### Problem details
Whenever a line in the data holds the string "video", copy that line.

### Recorded information

+ + + + + + +

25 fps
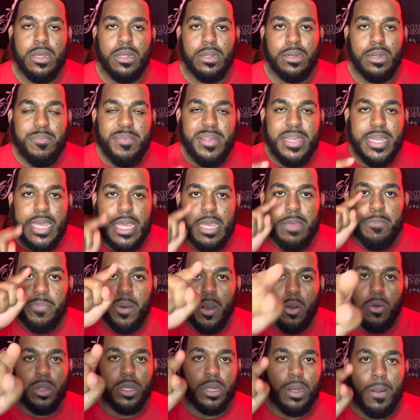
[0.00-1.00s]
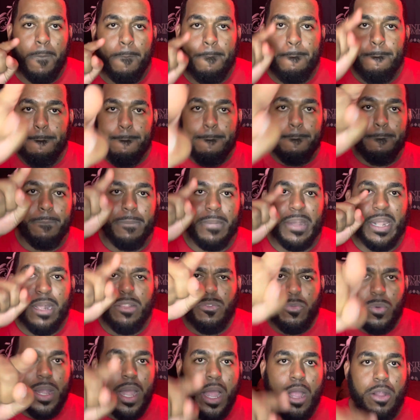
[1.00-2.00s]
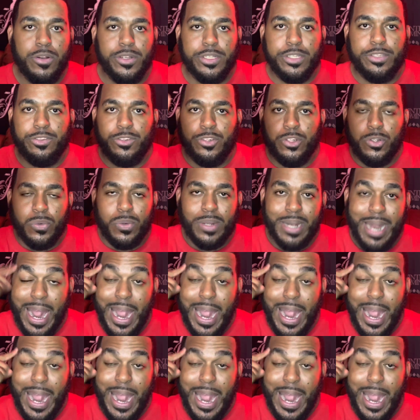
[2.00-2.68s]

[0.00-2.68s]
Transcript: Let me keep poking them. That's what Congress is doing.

+ + + + + + +

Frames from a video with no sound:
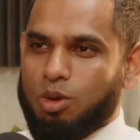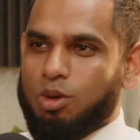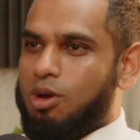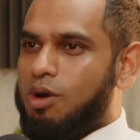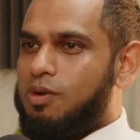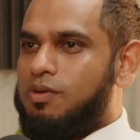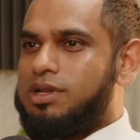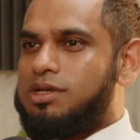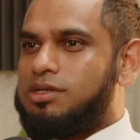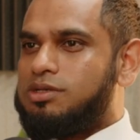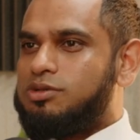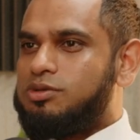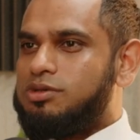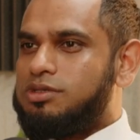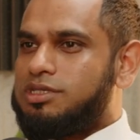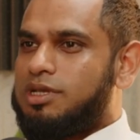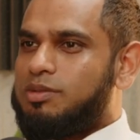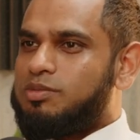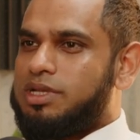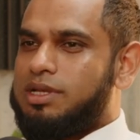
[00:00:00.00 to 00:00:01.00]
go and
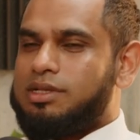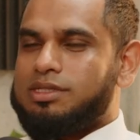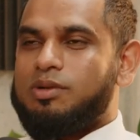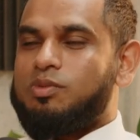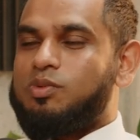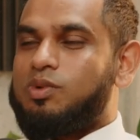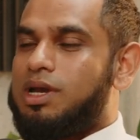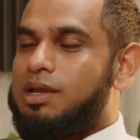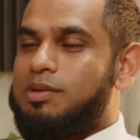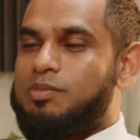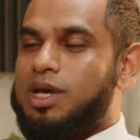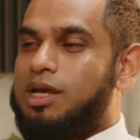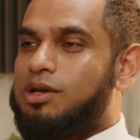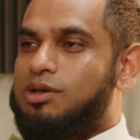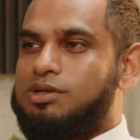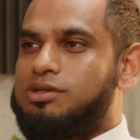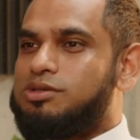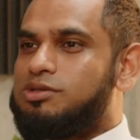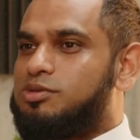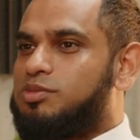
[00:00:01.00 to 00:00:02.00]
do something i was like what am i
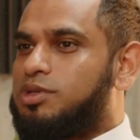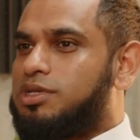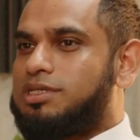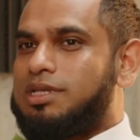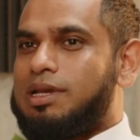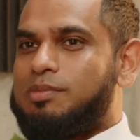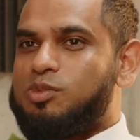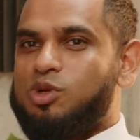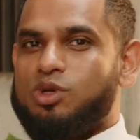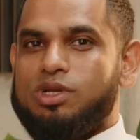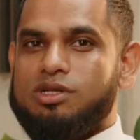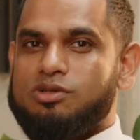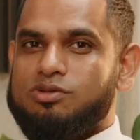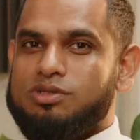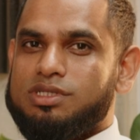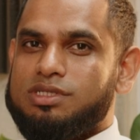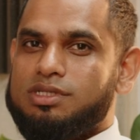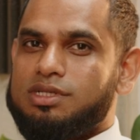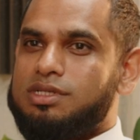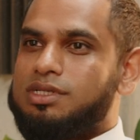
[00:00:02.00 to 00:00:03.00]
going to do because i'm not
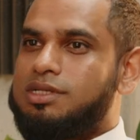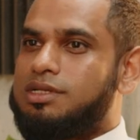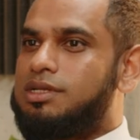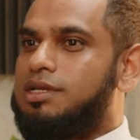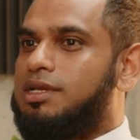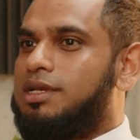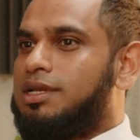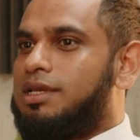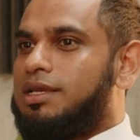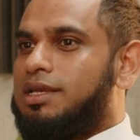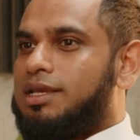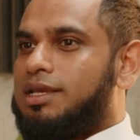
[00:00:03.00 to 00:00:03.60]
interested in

+ + + + + + +

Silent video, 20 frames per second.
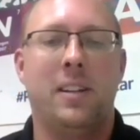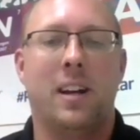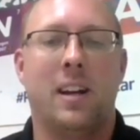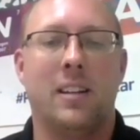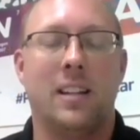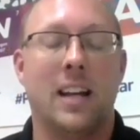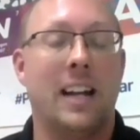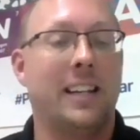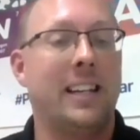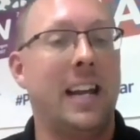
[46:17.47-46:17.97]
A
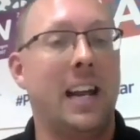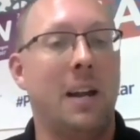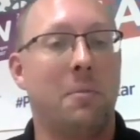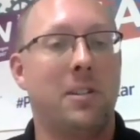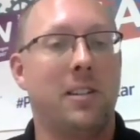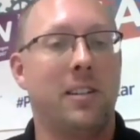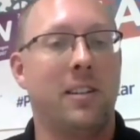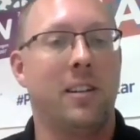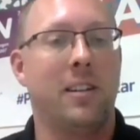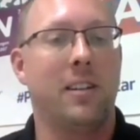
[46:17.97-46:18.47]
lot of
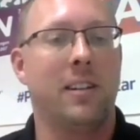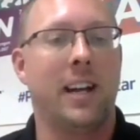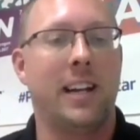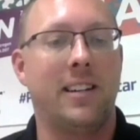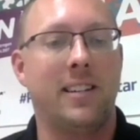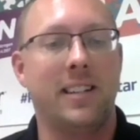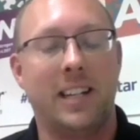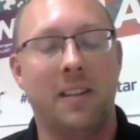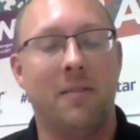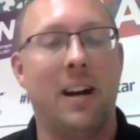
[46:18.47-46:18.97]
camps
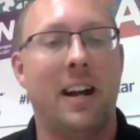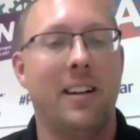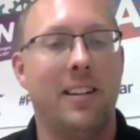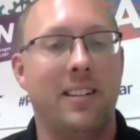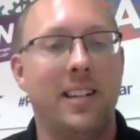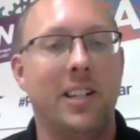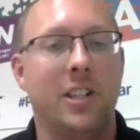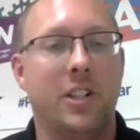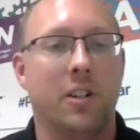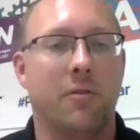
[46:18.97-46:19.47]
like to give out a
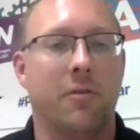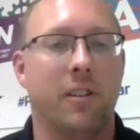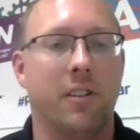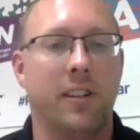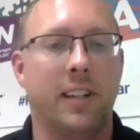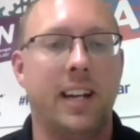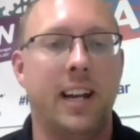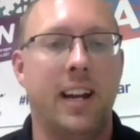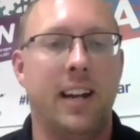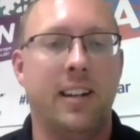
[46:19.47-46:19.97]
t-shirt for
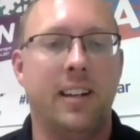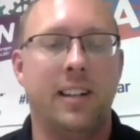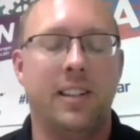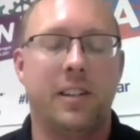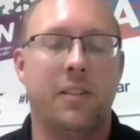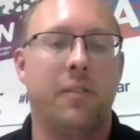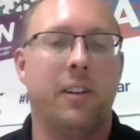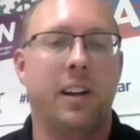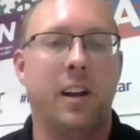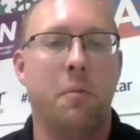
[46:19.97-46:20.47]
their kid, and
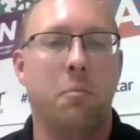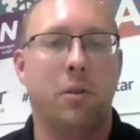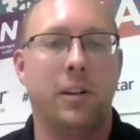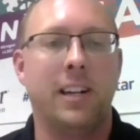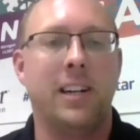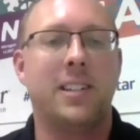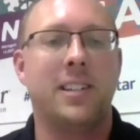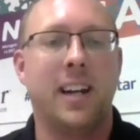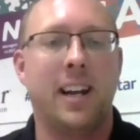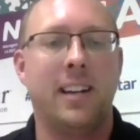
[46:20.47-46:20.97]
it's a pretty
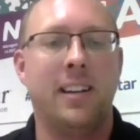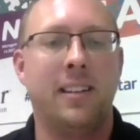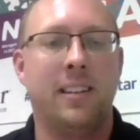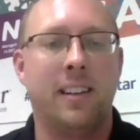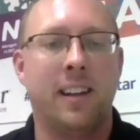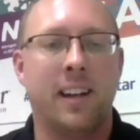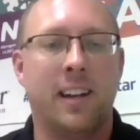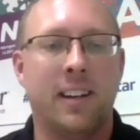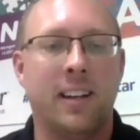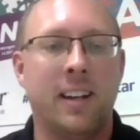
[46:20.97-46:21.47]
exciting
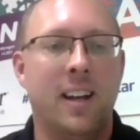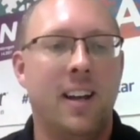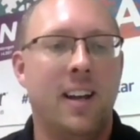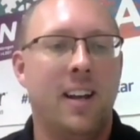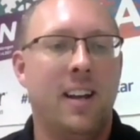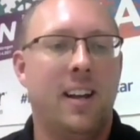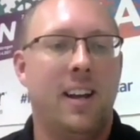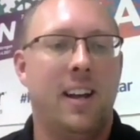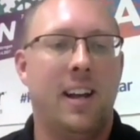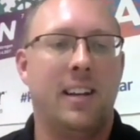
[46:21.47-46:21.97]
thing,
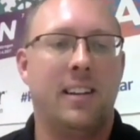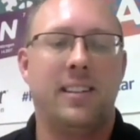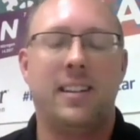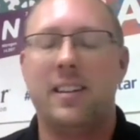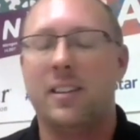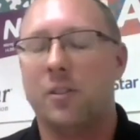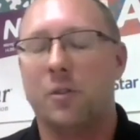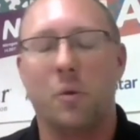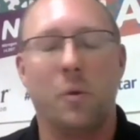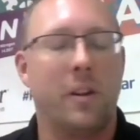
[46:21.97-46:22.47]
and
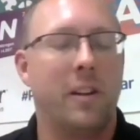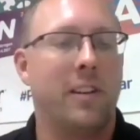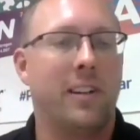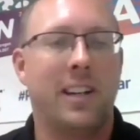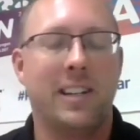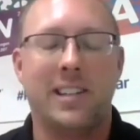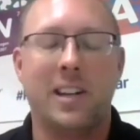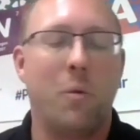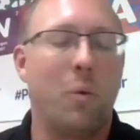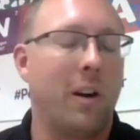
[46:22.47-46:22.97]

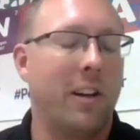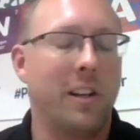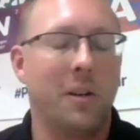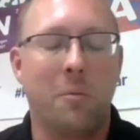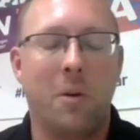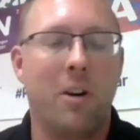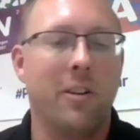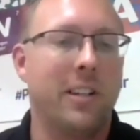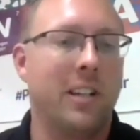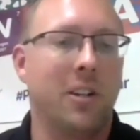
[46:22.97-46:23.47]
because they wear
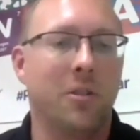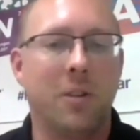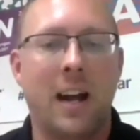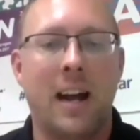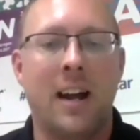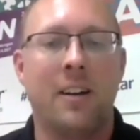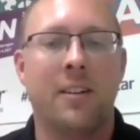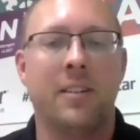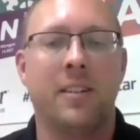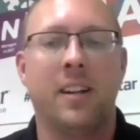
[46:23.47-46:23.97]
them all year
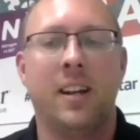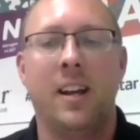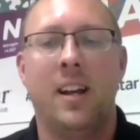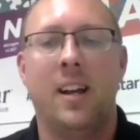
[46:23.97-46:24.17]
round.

+ + + + + + +

### Exercise answer
Frames from a video with no sound:
Silent video, 20 frames per second.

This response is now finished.